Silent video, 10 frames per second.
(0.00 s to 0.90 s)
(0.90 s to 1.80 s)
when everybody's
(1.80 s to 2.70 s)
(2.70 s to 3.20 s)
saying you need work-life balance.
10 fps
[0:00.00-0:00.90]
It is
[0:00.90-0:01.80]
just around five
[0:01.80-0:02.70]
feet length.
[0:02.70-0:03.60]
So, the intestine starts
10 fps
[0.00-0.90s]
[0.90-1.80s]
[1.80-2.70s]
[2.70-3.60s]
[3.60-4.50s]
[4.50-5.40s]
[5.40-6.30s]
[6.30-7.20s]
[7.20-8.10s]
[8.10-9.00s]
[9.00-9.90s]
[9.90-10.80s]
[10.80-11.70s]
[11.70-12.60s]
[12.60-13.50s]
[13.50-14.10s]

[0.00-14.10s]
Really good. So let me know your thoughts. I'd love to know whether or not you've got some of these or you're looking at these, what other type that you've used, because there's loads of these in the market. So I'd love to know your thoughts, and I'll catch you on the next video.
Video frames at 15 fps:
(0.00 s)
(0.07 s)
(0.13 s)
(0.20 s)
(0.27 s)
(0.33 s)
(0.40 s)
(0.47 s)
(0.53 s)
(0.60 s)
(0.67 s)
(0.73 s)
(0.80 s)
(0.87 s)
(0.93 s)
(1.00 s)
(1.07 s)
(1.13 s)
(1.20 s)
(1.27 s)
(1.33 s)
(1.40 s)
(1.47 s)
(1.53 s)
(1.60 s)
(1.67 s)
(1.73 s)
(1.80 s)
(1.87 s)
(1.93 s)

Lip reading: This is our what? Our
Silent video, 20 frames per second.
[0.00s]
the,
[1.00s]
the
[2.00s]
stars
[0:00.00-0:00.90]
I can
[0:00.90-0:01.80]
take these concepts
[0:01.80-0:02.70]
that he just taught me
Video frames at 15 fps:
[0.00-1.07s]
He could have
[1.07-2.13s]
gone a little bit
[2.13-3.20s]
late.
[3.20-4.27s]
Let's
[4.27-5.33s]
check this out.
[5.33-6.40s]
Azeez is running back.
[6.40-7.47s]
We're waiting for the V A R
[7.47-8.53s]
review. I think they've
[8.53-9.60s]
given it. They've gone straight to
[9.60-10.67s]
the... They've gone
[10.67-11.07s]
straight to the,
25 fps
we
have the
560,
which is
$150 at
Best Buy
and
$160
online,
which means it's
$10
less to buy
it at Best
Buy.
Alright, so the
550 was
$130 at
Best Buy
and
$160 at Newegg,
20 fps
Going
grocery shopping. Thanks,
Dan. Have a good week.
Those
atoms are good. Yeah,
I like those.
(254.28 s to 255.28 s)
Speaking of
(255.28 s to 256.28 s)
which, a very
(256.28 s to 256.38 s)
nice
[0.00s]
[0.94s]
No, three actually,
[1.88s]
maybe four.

» **EXERCISE DESCRIPTION**
Check each line of the listing above for the string "Silent" and return those that contain it.

» **TASK OUTPUT**
Silent video, 10 frames per second.
Silent video, 20 frames per second.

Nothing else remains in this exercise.